Task requirements ▸
Please transcribe the records precisely; pictures stay out of your copy.

Available records ▸

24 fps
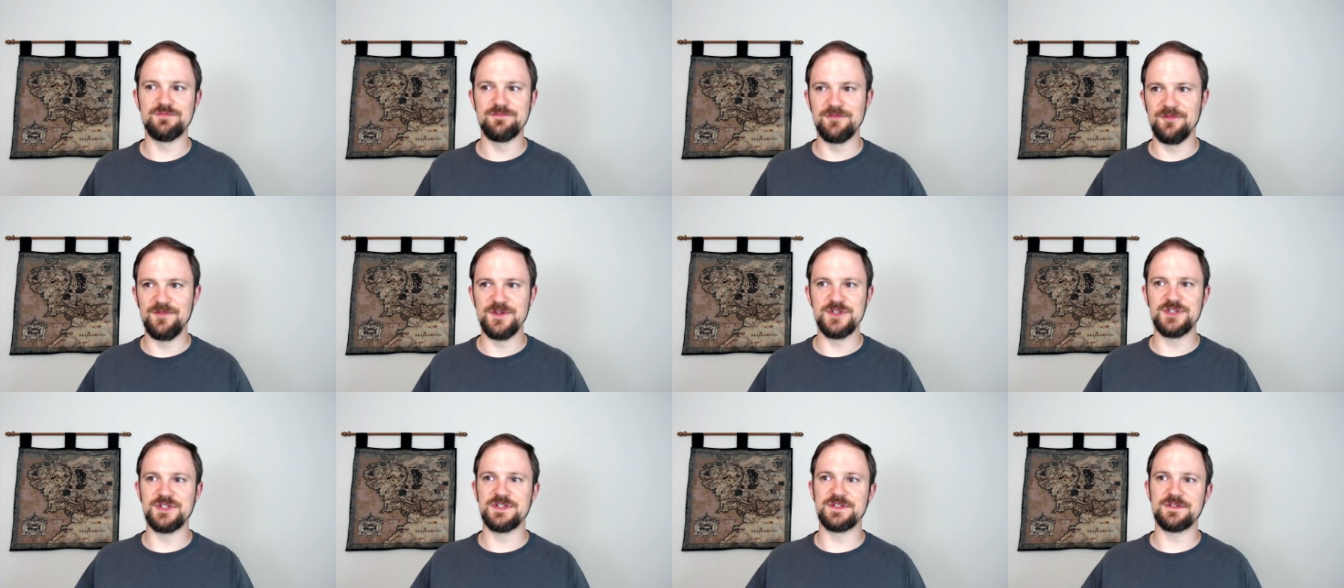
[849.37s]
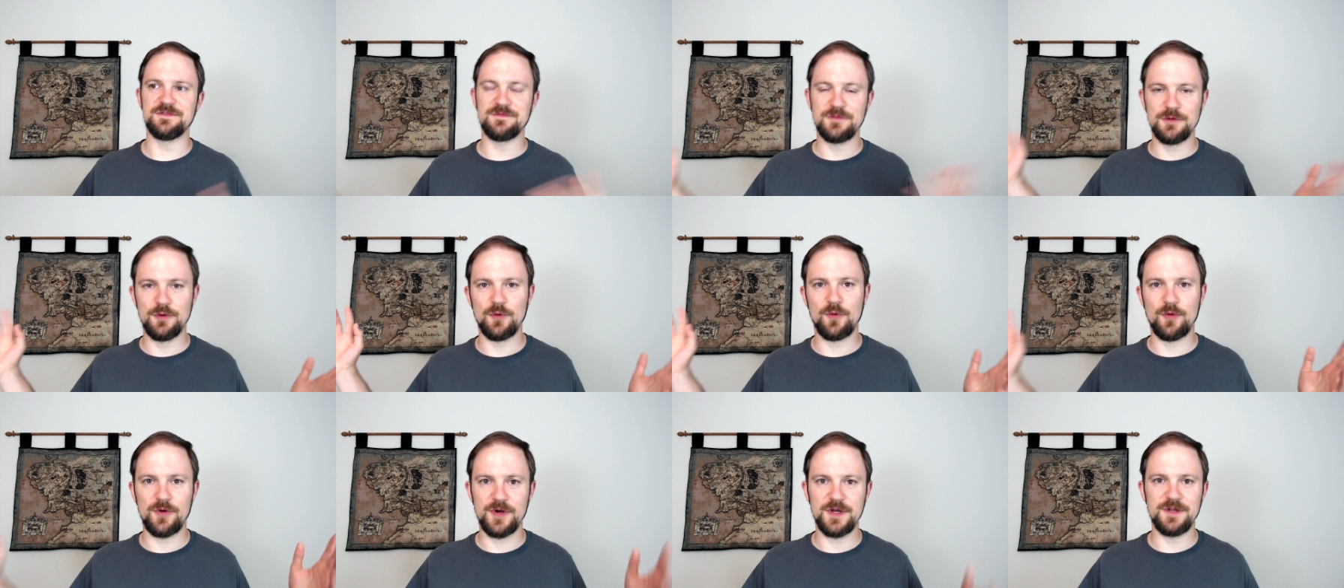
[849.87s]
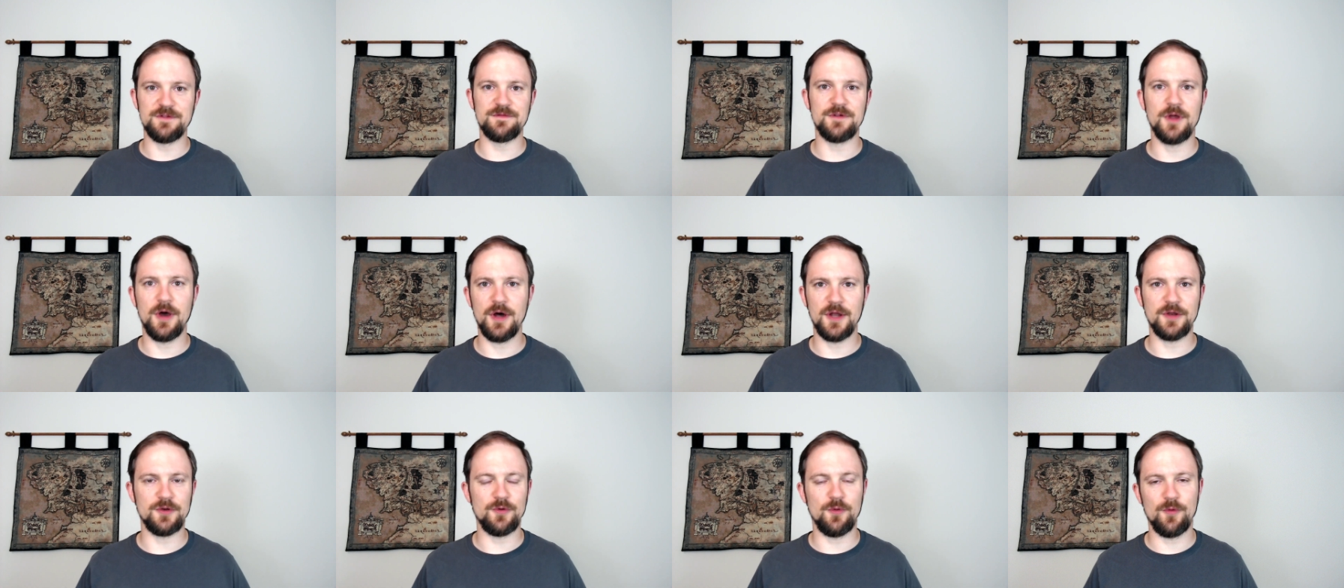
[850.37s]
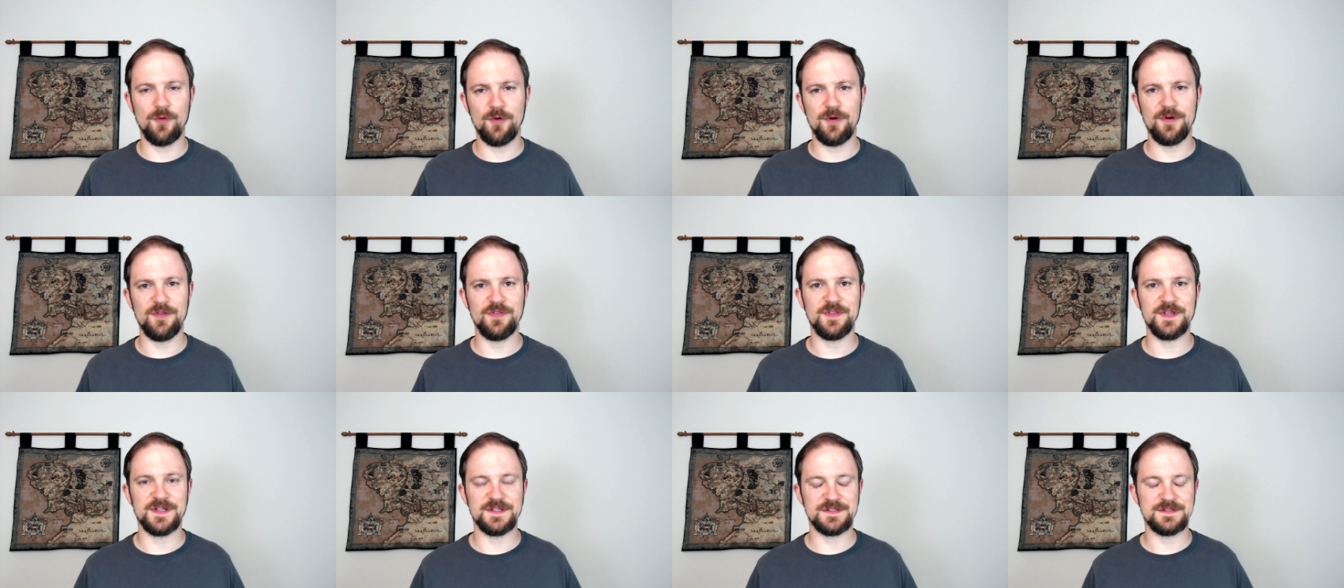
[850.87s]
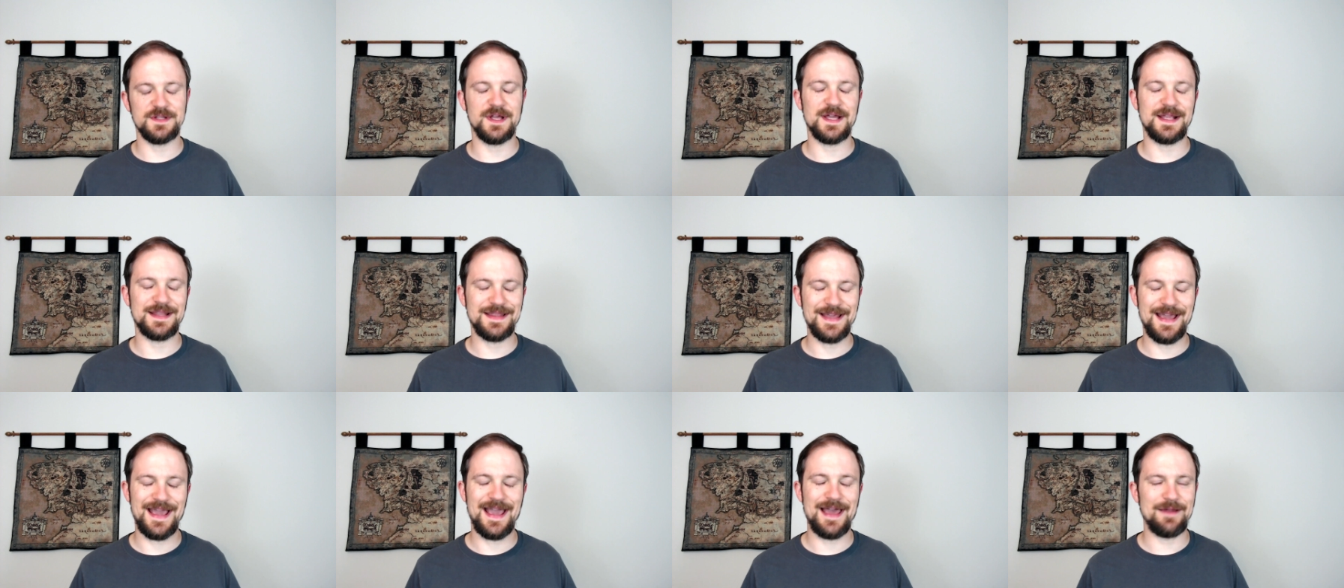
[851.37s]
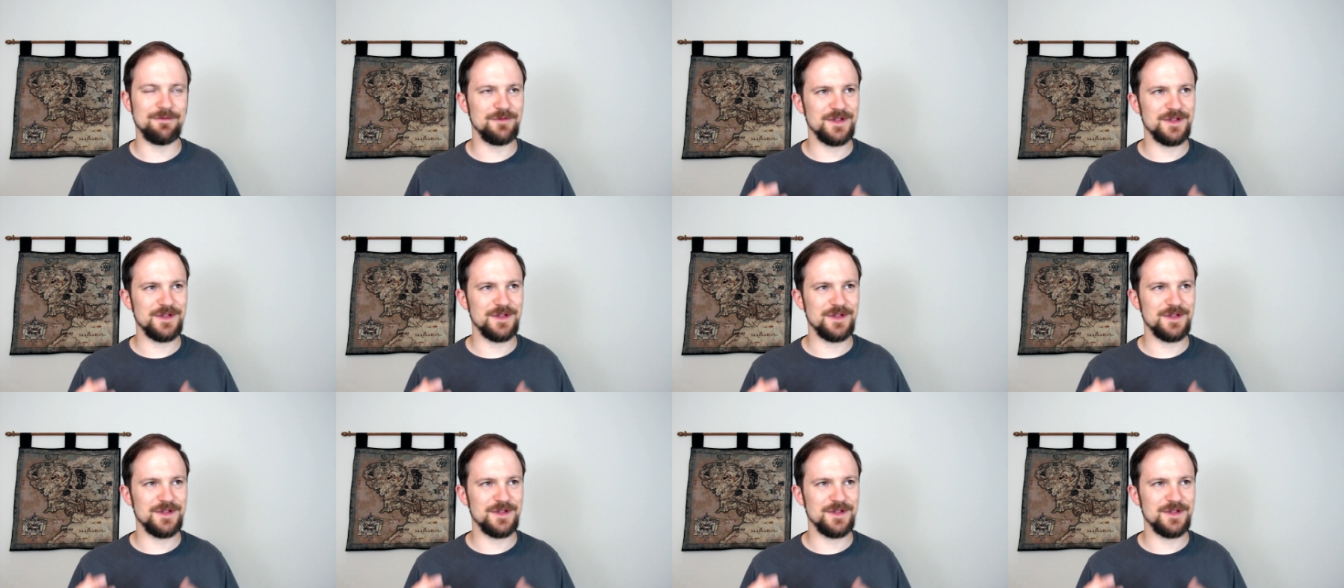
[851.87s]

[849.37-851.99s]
visions of glory of Gondor and things like that.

Result ▸
24 fps
[849.37s]
[849.87s]
[850.37s]
[850.87s]
[851.37s]
[851.87s]

[849.37-851.99s]
visions of glory of Gondor and things like that.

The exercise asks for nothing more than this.